## Aim of the exercise
The result should be an exact copy of the entries that follow, with no pictures included.

## Collected data entries
[Start of Attachment]
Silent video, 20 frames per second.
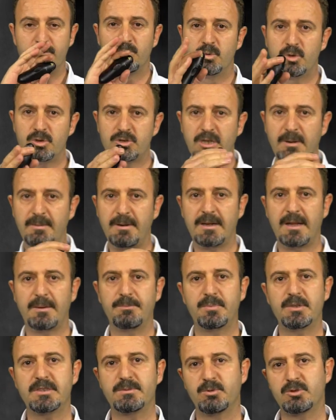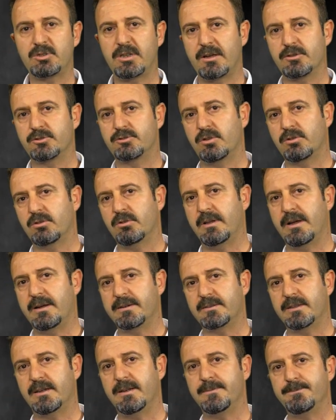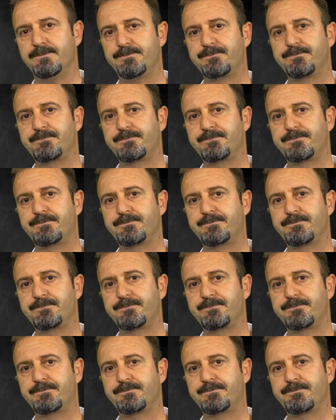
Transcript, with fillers: Muhtemelen biz bu tarz sorularda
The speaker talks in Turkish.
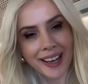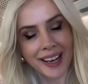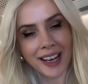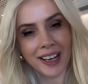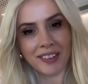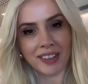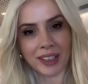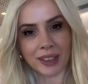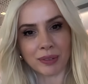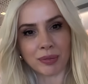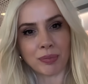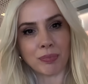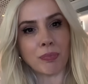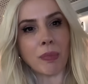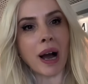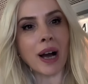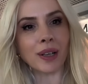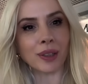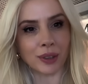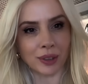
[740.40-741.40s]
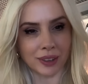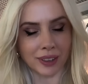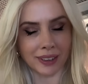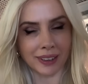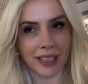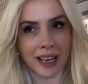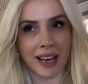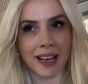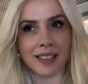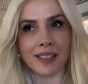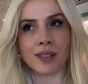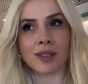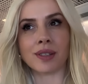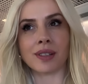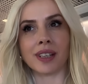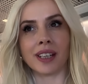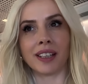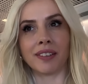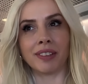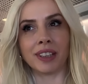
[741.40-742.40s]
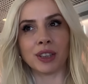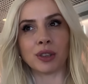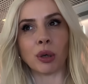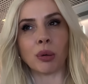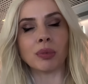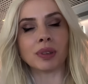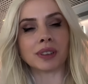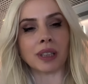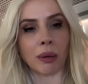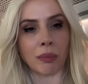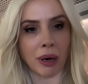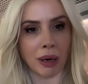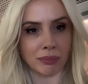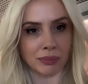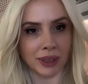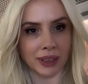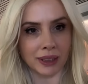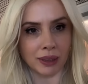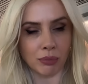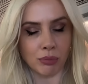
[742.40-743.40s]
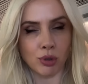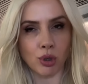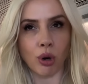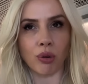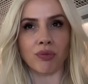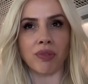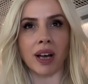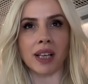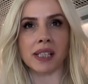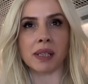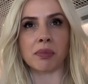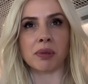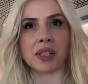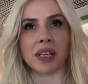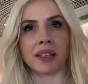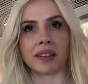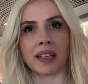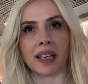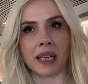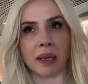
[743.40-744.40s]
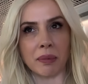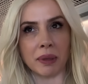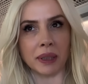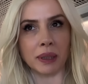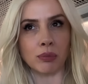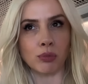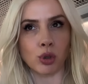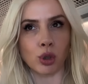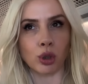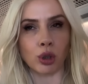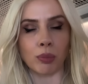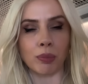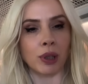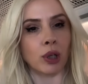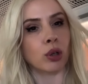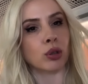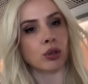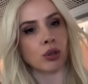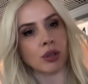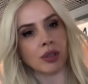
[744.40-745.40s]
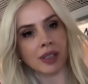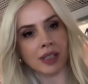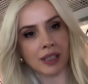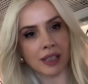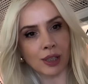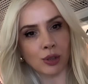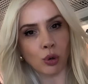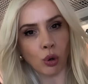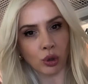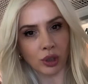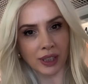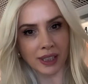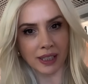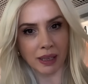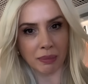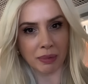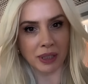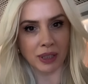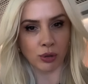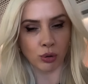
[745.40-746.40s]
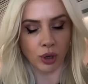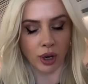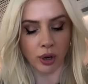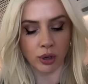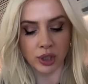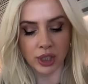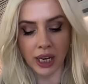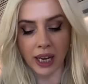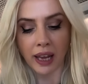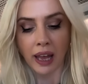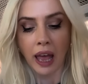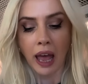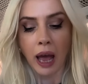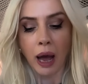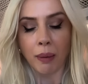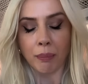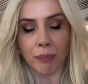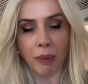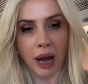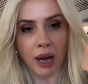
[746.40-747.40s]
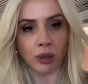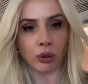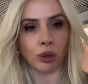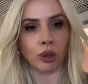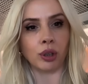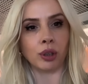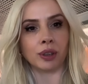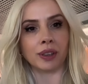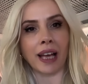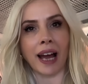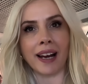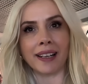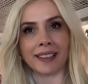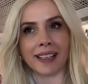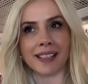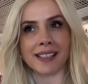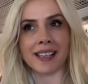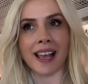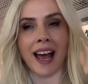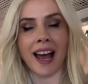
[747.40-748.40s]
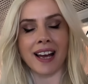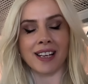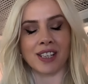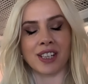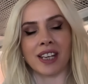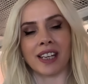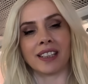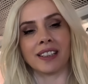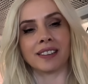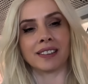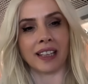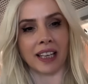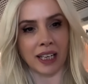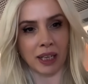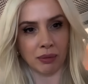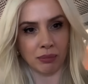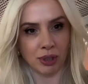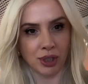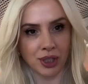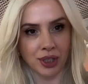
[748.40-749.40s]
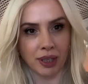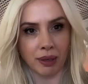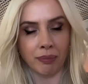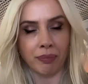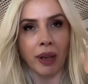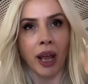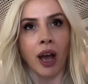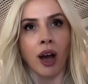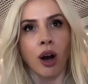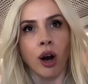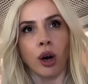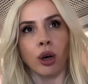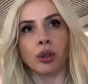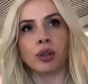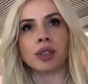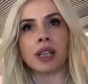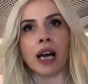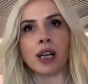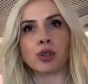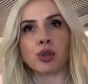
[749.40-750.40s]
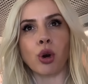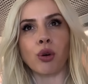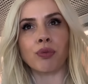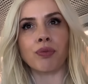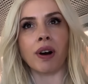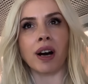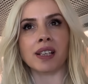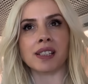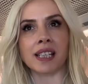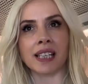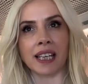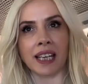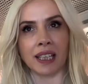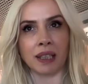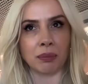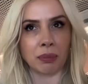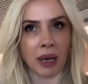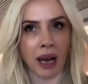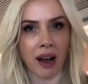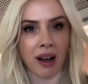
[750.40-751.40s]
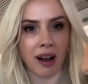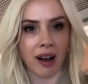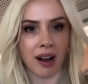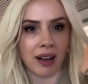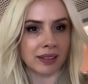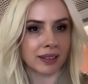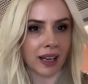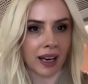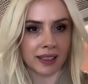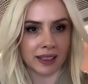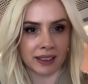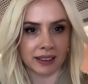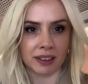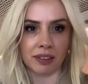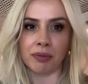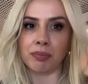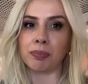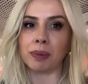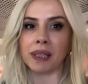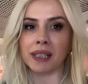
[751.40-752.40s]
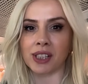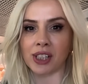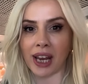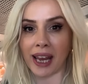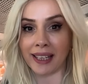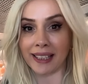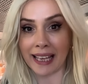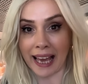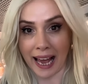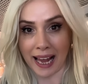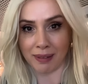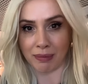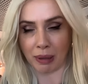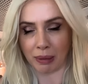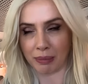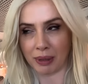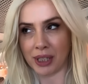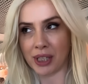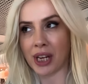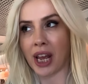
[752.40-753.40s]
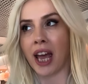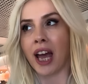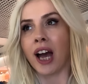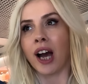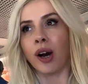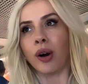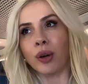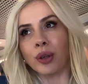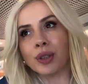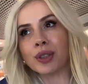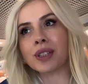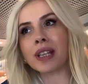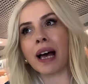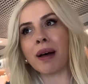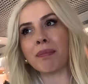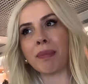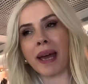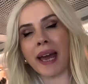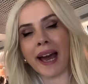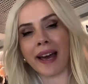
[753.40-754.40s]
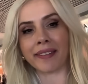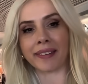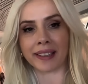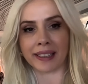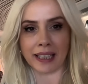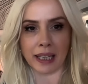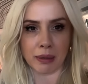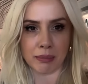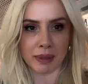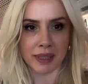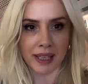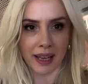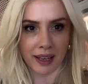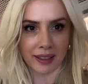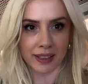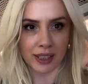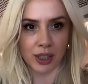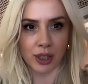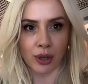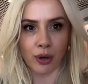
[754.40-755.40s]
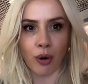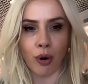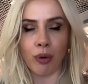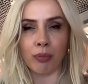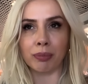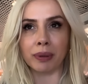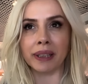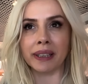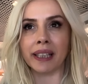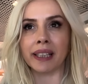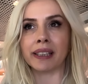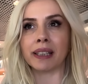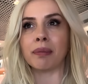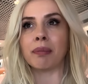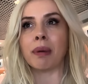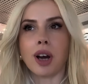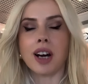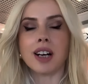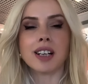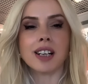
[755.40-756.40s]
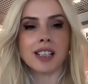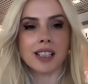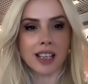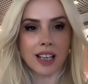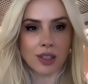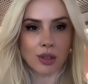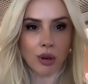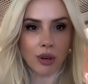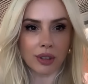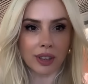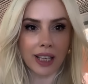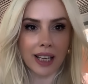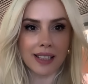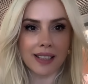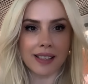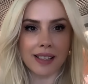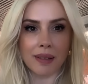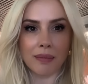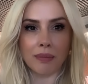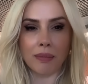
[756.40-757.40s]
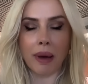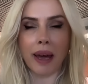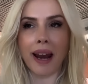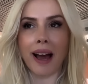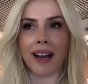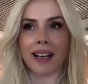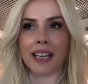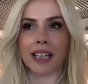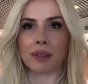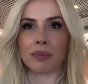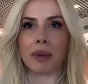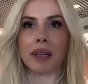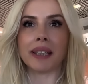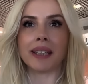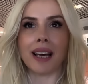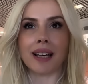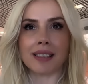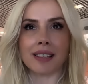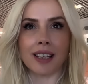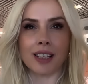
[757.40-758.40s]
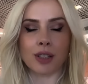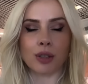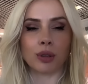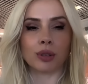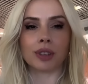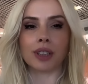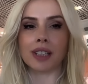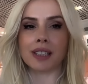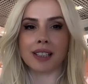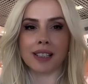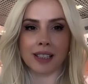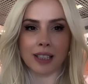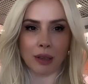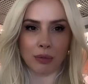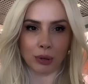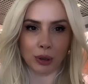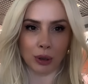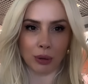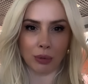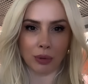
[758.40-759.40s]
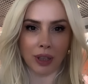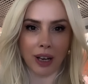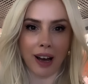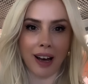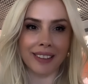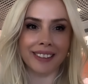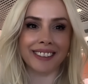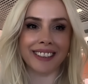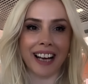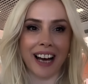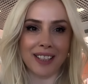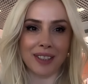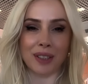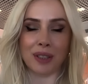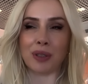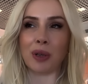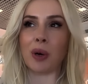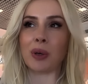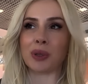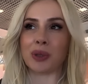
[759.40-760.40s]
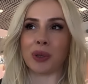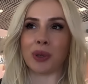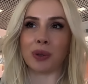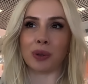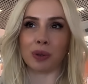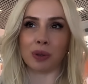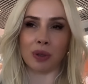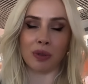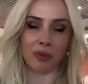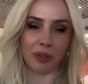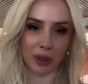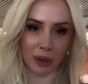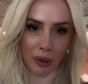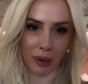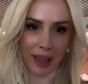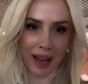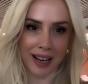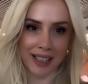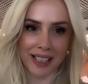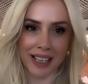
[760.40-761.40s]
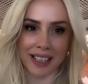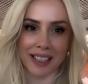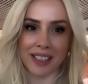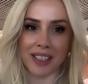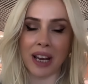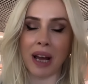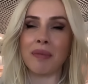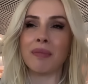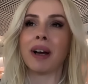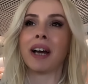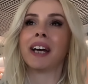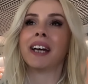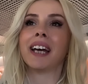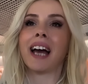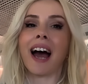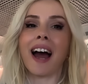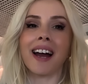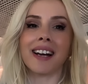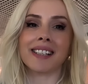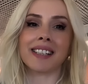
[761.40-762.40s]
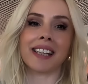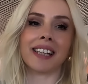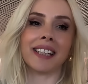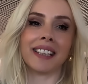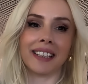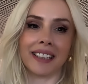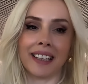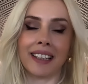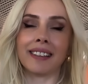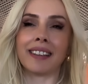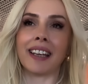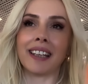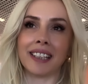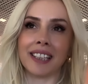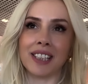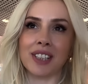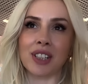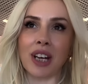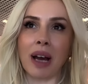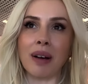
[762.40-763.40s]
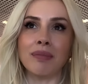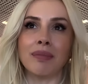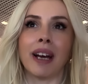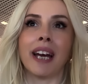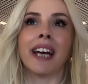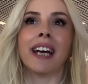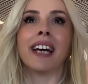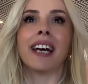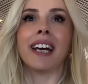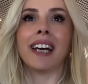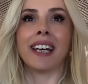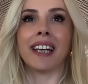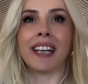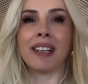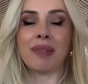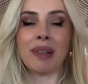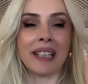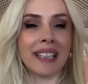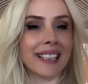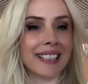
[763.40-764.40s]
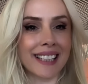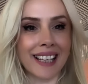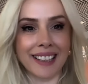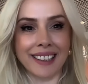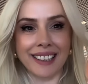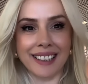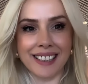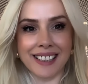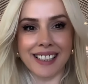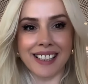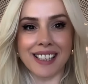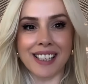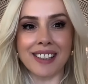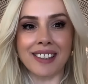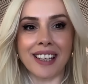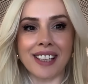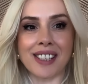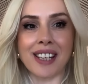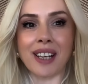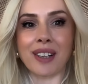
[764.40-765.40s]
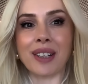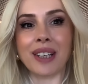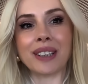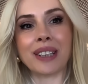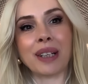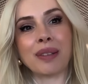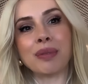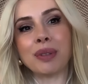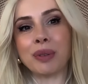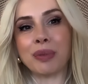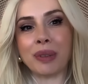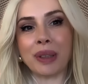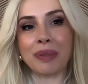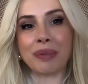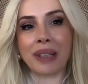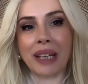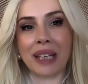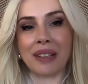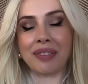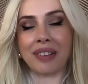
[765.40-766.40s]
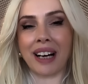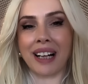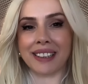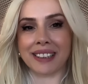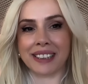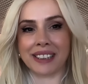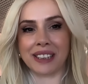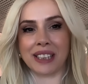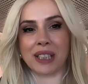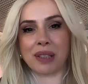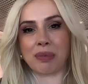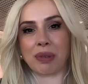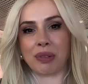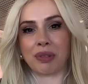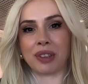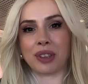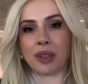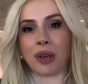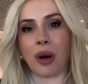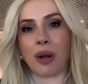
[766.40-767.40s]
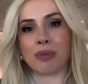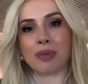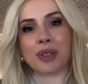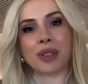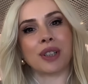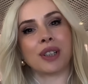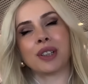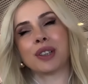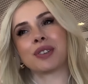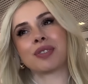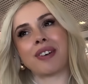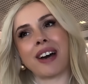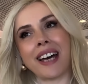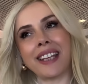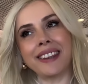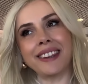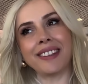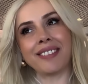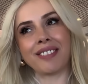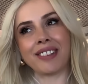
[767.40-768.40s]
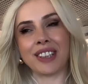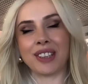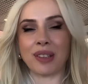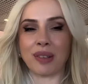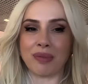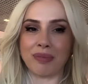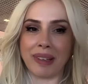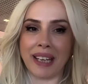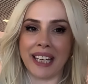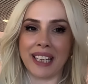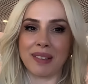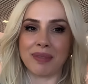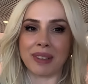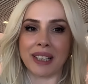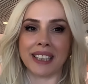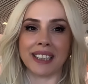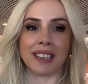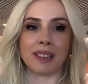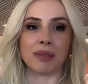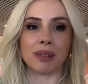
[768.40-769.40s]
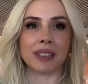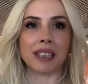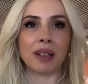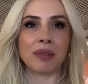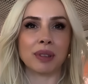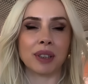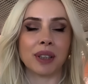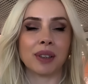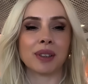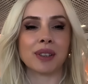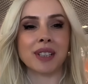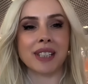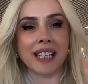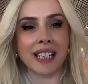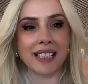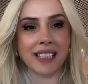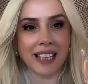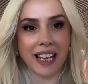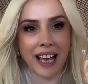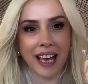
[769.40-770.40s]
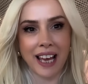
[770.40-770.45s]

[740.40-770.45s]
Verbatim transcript: Evet, Mango'da da e, videomu tamamladım. Çok fazla bir şey denemedim çünkü biliyorsunuz size çok kısa bir süre önce Mango'yu neredeyse her şeyini denemiştim. O yüzden çok fazla yeni bir alternatif bir şey gelmemiş. O yüzden beğendiklerimi sadece kombinledim. Ara sezon geçsin merak etmeyin yaz sezonunda size bunu kat kat çok çok uzun videolar çekeceğim. Her şeyi yine deneyeceğim. Ee, beni izlediğiniz için teşekkür ederim. Umarım keyif aldığınız bir video olmuştur. Lütfen videomu beğenip kanalıma da abone olursanız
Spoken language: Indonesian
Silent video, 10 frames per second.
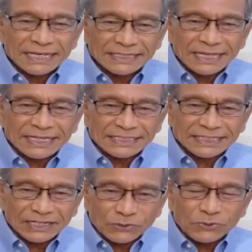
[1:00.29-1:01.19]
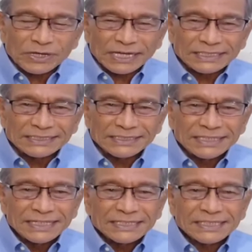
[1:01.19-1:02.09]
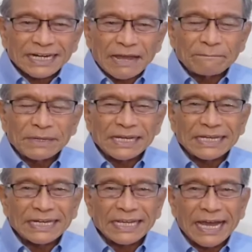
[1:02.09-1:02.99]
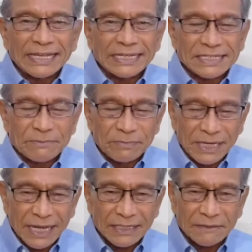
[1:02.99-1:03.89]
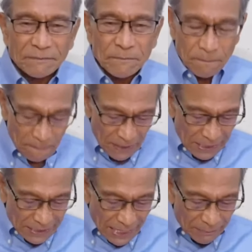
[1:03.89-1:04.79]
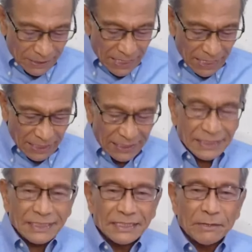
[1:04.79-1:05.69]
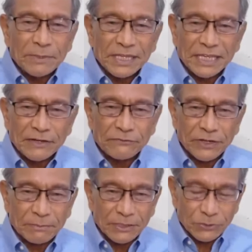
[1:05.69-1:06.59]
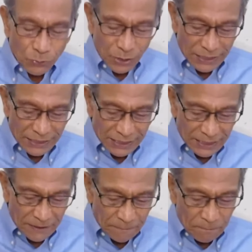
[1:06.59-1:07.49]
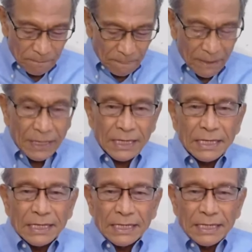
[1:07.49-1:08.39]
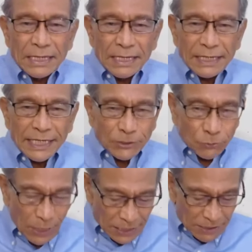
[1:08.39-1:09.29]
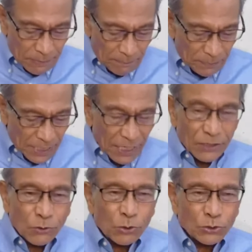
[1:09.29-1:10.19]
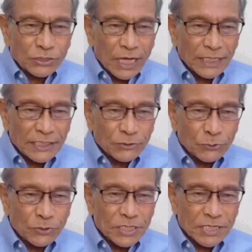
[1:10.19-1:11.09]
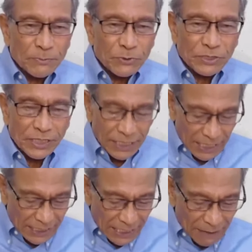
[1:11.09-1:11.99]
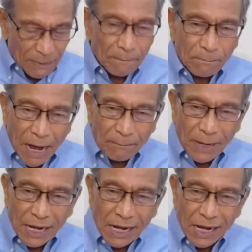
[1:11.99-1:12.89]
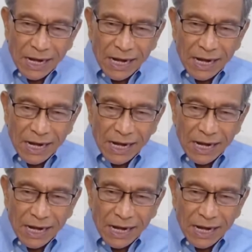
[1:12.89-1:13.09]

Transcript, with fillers: yang kita renungkan terambil dari ayat 9. Saya bacakan demikian firman Tuhan ini. Itulah sebabnya kota itu disebut dengan nama Babel,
[End of Attachment]
## Solution
Silent video, 20 frames per second.
Transcript, with fillers: Muhtemelen biz bu tarz sorularda
The speaker talks in Turkish.
[740.40-741.40s]
[741.40-742.40s]
[742.40-743.40s]
[743.40-744.40s]
[744.40-745.40s]
[745.40-746.40s]
[746.40-747.40s]
[747.40-748.40s]
[748.40-749.40s]
[749.40-750.40s]
[750.40-751.40s]
[751.40-752.40s]
[752.40-753.40s]
[753.40-754.40s]
[754.40-755.40s]
[755.40-756.40s]
[756.40-757.40s]
[757.40-758.40s]
[758.40-759.40s]
[759.40-760.40s]
[760.40-761.40s]
[761.40-762.40s]
[762.40-763.40s]
[763.40-764.40s]
[764.40-765.40s]
[765.40-766.40s]
[766.40-767.40s]
[767.40-768.40s]
[768.40-769.40s]
[769.40-770.40s]
[770.40-770.45s]

[740.40-770.45s]
Verbatim transcript: Evet, Mango'da da e, videomu tamamladım. Çok fazla bir şey denemedim çünkü biliyorsunuz size çok kısa bir süre önce Mango'yu neredeyse her şeyini denemiştim. O yüzden çok fazla yeni bir alternatif bir şey gelmemiş. O yüzden beğendiklerimi sadece kombinledim. Ara sezon geçsin merak etmeyin yaz sezonunda size bunu kat kat çok çok uzun videolar çekeceğim. Her şeyi yine deneyeceğim. Ee, beni izlediğiniz için teşekkür ederim. Umarım keyif aldığınız bir video olmuştur. Lütfen videomu beğenip kanalıma da abone olursanız
Spoken language: Indonesian
Silent video, 10 frames per second.
[1:00.29-1:01.19]
[1:01.19-1:02.09]
[1:02.09-1:02.99]
[1:02.99-1:03.89]
[1:03.89-1:04.79]
[1:04.79-1:05.69]
[1:05.69-1:06.59]
[1:06.59-1:07.49]
[1:07.49-1:08.39]
[1:08.39-1:09.29]
[1:09.29-1:10.19]
[1:10.19-1:11.09]
[1:11.09-1:11.99]
[1:11.99-1:12.89]
[1:12.89-1:13.09]

Transcript, with fillers: yang kita renungkan terambil dari ayat 9. Saya bacakan demikian firman Tuhan ini. Itulah sebabnya kota itu disebut dengan nama Babel,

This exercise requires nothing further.